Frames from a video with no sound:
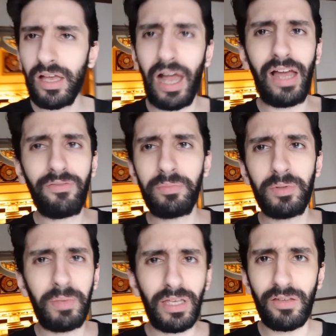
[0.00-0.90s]
I haven't been
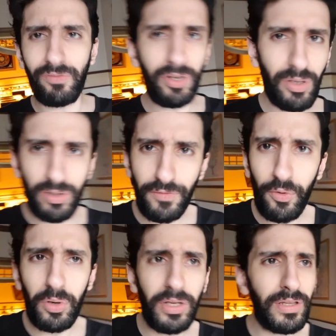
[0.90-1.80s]
making videos
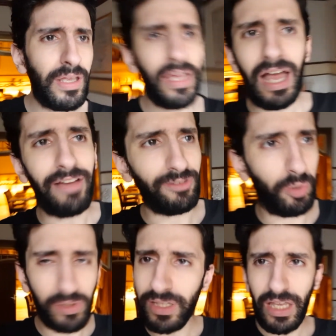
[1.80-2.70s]
for it. I've
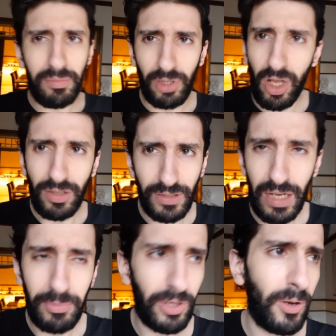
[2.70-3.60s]
quit the game a long
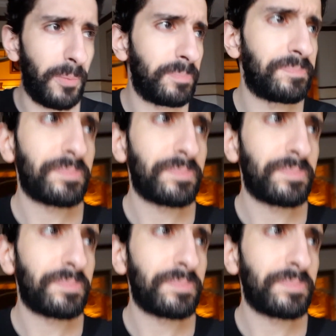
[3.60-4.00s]
time ago.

○ ○ ○

◆ ASSIGNED TASK:
Write out the full listing verbatim, excluding its pictures.

◆ TASK SOLUTION:
Frames from a video with no sound:
[0.00-0.90s]
I haven't been
[0.90-1.80s]
making videos
[1.80-2.70s]
for it. I've
[2.70-3.60s]
quit the game a long
[3.60-4.00s]
time ago.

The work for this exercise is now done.